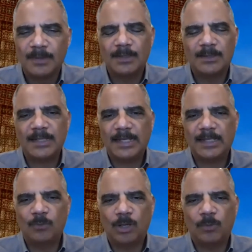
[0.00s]
in
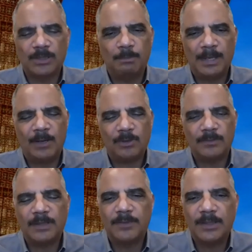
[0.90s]
taking what was a mountain
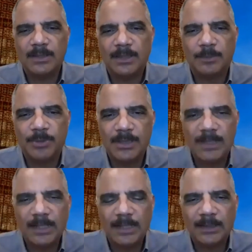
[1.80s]
of evidence and
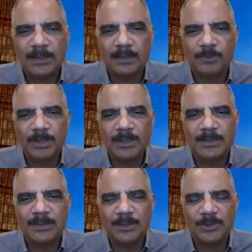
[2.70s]
presenting it in a really
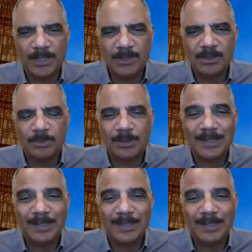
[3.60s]
digestible,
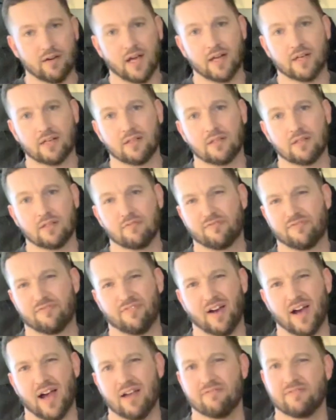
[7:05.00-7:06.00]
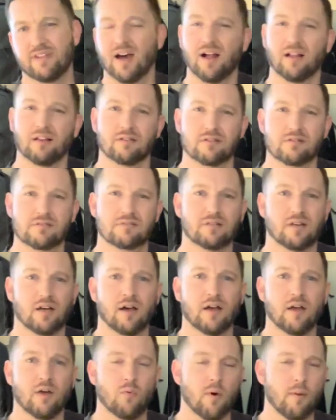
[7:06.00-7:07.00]

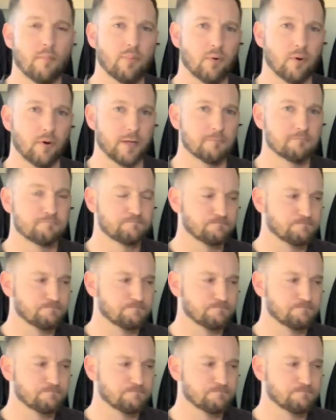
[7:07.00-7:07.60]
$95 at one point.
+ + + +
## Exercise directions
For the material above, repeat each line exactly and leave out the pictures.

## Exercise response
[0.00s]
in
[0.90s]
taking what was a mountain
[1.80s]
of evidence and
[2.70s]
presenting it in a really
[3.60s]
digestible,
[7:05.00-7:06.00]
[7:06.00-7:07.00]

[7:07.00-7:07.60]
$95 at one point.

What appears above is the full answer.